Sans grande surprise, c’est Christiane Taubira qui a été désignée vainqueure, hier soir, du scrutin au jugement majoritaire organisé par la Primaire populaire et qui a finalement rassemblé un peu plus de 400 000 votants. Un « événement politique » pour Guillaume Lacroix, qui voit dans les critiques des autres candidats de gauche une forme de succès de l’initiative : « On entend tout le monde parler de cette primaire populaire, même si c’est pour en dire du mal. […] C’est la première fois que j’entends autant de gens de gauche faire passer un vote citoyen pour quelque chose d’indigne. »
« En 30 ans de vie politique, Christiane Taubira n’aurait pas de pensée politique hormis celle de René Char ? »
Parce que d’après le président du Parti radical de gauche, c’est bien pour le rassemblement à gauche qu’œuvrent la Primaire populaire et Christiane Taubira : « Elle est une candidate qui continue son chemin de rassemblement. Christiane Taubira n’appartient à aucun parti : elle n’est pas la candidate du Parti radical de gauche. » Le but pour Guillaume Lacroix, c’est « d’avoir un bulletin qui va à l’Elysée le 10 avril », mais celui-ci sera-t-il nécessairement celui de Christiane Taubira, ou bien pourrait-elle se ranger derrière un autre candidat mieux placé au nom de la sacro-sainte union de la gauche ? « Aucun autre candidat ne dispose d’une légitimité citoyenne aussi large, elle incarne le rassemblement. Christiane Taubira a déclaré sa candidature, elle avance, laissons quelques heures passer et venir les choses. Elle va appeler les autres candidats de gauche, elle a des capacités de conviction que personne n’ignore », répond le président du PRG.

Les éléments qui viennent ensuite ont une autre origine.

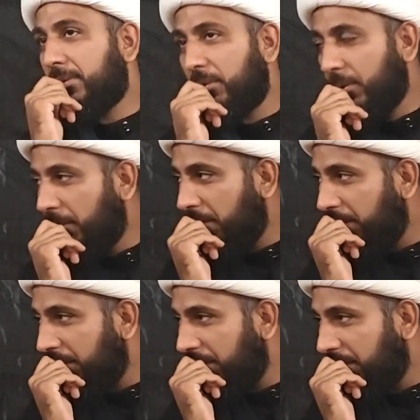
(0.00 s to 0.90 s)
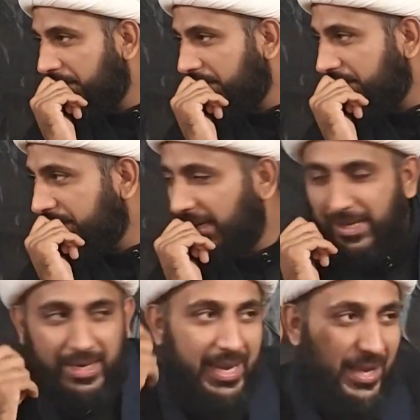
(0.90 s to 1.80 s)
at the door?
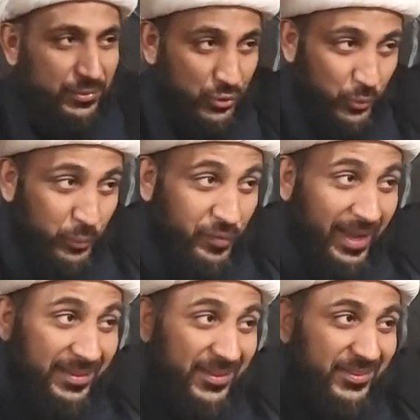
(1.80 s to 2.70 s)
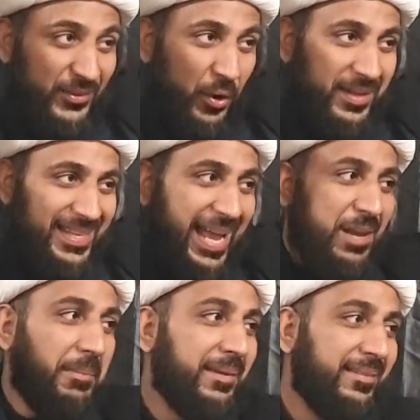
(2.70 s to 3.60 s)
He has 2 feathers on his
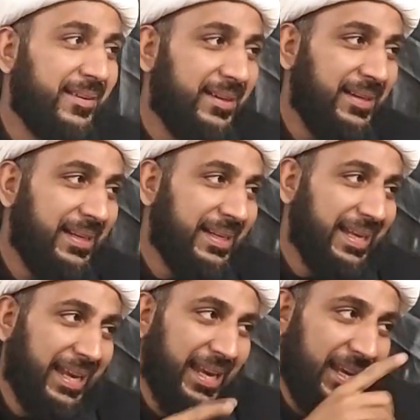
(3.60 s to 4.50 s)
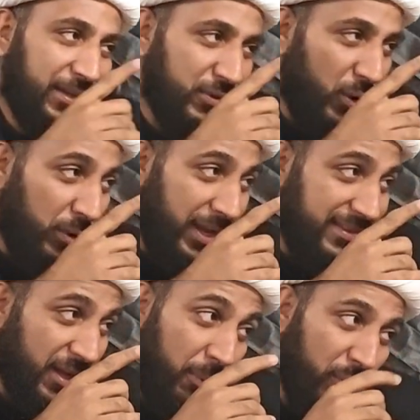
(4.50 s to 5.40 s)
helmet. He is known
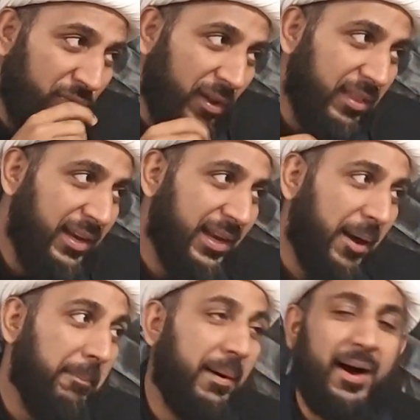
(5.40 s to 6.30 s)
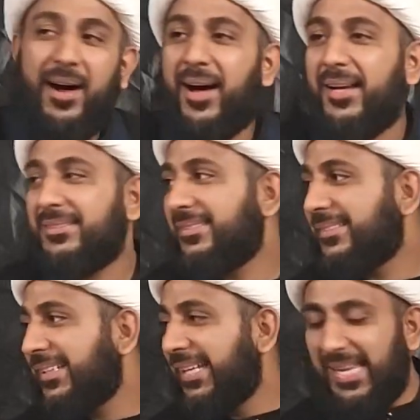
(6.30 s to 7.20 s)
as Abu al-Fadl
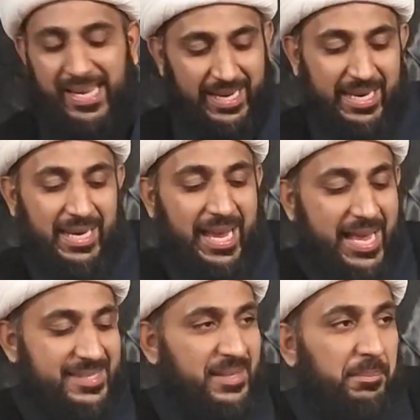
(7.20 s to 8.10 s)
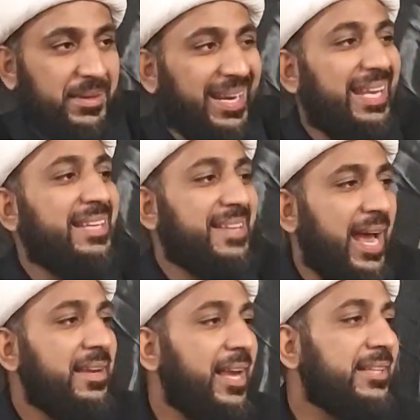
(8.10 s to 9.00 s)
al-Abbas. He has something in his
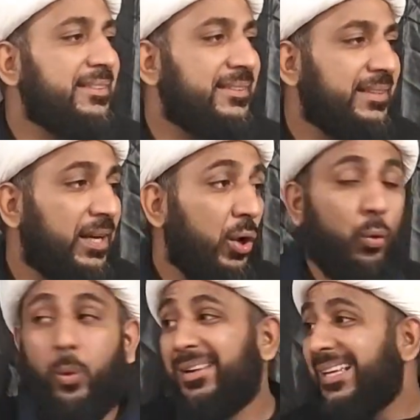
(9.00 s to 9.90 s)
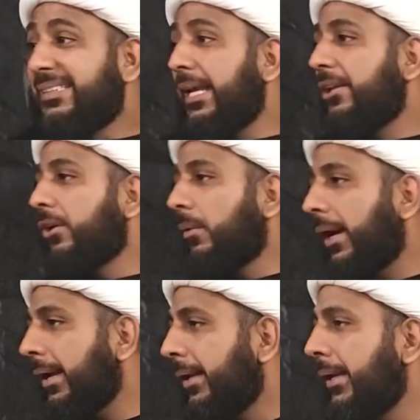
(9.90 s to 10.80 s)
hand. Yes. What is he
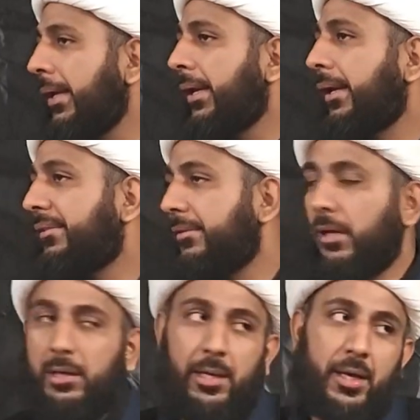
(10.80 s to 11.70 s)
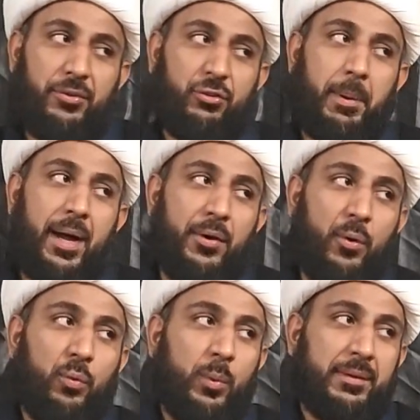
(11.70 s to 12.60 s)
doing? He says, Allah
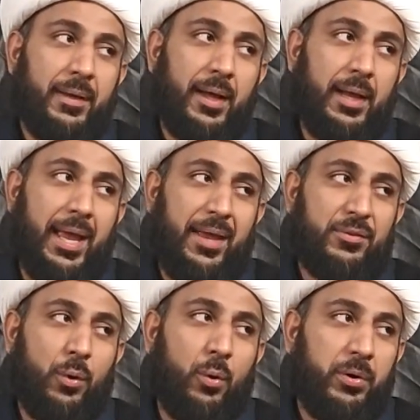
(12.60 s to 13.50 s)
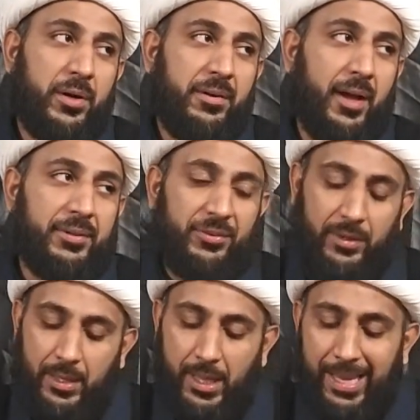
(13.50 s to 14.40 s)
subhanahu wa ta'ala has ordered us.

Pour convaincre, il faut des propositions de fond, et Guillaume Lacroix s’inscrit en faux contre les « caricatures » qui sont réservées à sa candidate par « calcul politique. » À droite, on caricaturerait ses positions sur la laïcité, alors « qu’une candidate de gauche qui affirme que la laïcité n’écrase pas mais émancipe, est dans la droite ligne de la laïcité républicaine. » Et qui de mieux que le Parti radical de gauche, un des pères de la loi de 1905, pour l’affirmer ? Sur la loi de 2004 sur le port du voile à l’Ecole, tout de même, le président du Parti radical reconnaît un désaccord, puisque Christiane Taubira avait voté contre. À gauche, on caricaturerait sa candidature en l’accusant de ne pas avoir de programme derrière des citations de poètes : « En 30 ans de vie politique, Christiane Taubira n’aurait pas de pensée politique hormis celle de René Char ? » Le président du Parti radical renchérit : « Elle propose une revalorisation du SMIC à 1400 euros et une conférence salariale autour d’elle. Elle propose d’encadrer les prix de l’essence, 100 000 fonctionnaires de santé en plus. » D’autant plus qu’un programme, au fond, ne serait pas si indispensable : « Un programme ce n’est pas un catalogue de mesures que personne ne lit, dont on ne sait jamais laquelle sera vraiment appliquée. »
De la « gauche plurielle » à la « gauche multiple »
La situation à gauche est critique pour Guillaume Lacroix et commande de se rassembler et Christiane Taubira serait la mieux à même d’œuvrer à l’union : « Je suis un homme préoccupé, je ne suis pas heureux quand je vois l’état de la gauche aujourd’hui. Le peuple de gauche est en burn-out depuis des années. Elle est inclassable, c’est sa force : elle peut mettre des partis côte à côte sans les forcer à se ranger derrière une autre famille politique. Elle peut rassembler une gauche multiple. » On est encore très loin de la « gauche plurielle », qui avait rassemblé le PS, le PCF, le PRG, Les Verts et le Mouvement des citoyens pour les législatives de 1997. À la présidentielle suivante, Christiane Taubira était justement candidate – du PRG cette fois – au sein d’une gauche divisée entre 8 candidats, pour le résultat que l’on sait.